YOUR ASSIGNMENT: Images are to be left out when the records below are printed word for word.

RECORDS FOR THE EXERCISE:
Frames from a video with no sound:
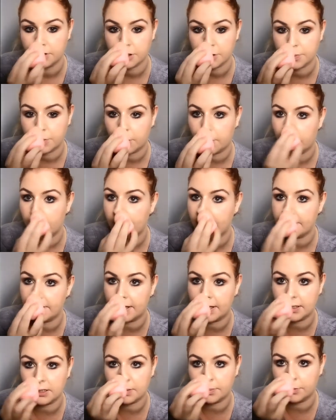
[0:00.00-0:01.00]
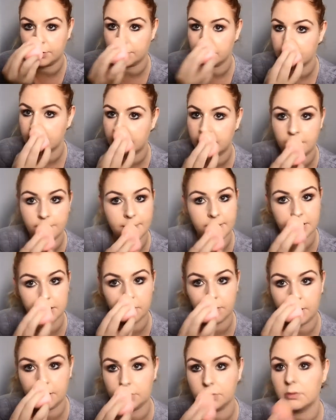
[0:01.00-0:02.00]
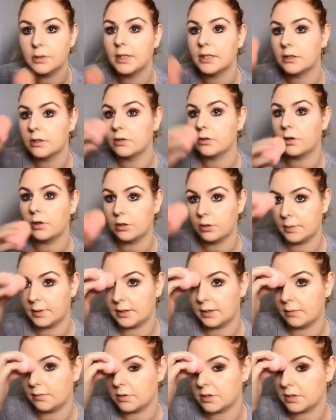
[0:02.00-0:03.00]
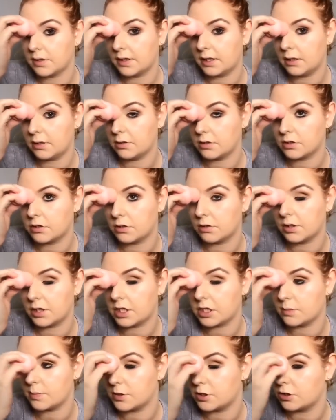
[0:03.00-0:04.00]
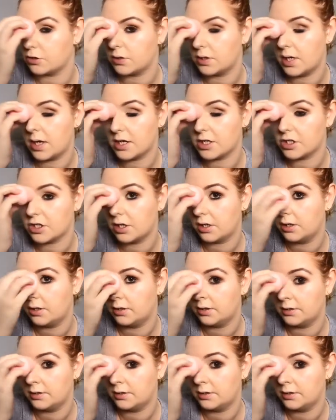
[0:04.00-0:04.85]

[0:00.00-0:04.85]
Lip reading: Just pop a bit in the end of my nose, in the middle. I don't like to do it all the way down because I think it looks too Christmas tree-ish.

SOLUTION TO THE EXERCISE:
Frames from a video with no sound:
[0:00.00-0:01.00]
[0:01.00-0:02.00]
[0:02.00-0:03.00]
[0:03.00-0:04.00]
[0:04.00-0:04.85]

[0:00.00-0:04.85]
Lip reading: Just pop a bit in the end of my nose, in the middle. I don't like to do it all the way down because I think it looks too Christmas tree-ish.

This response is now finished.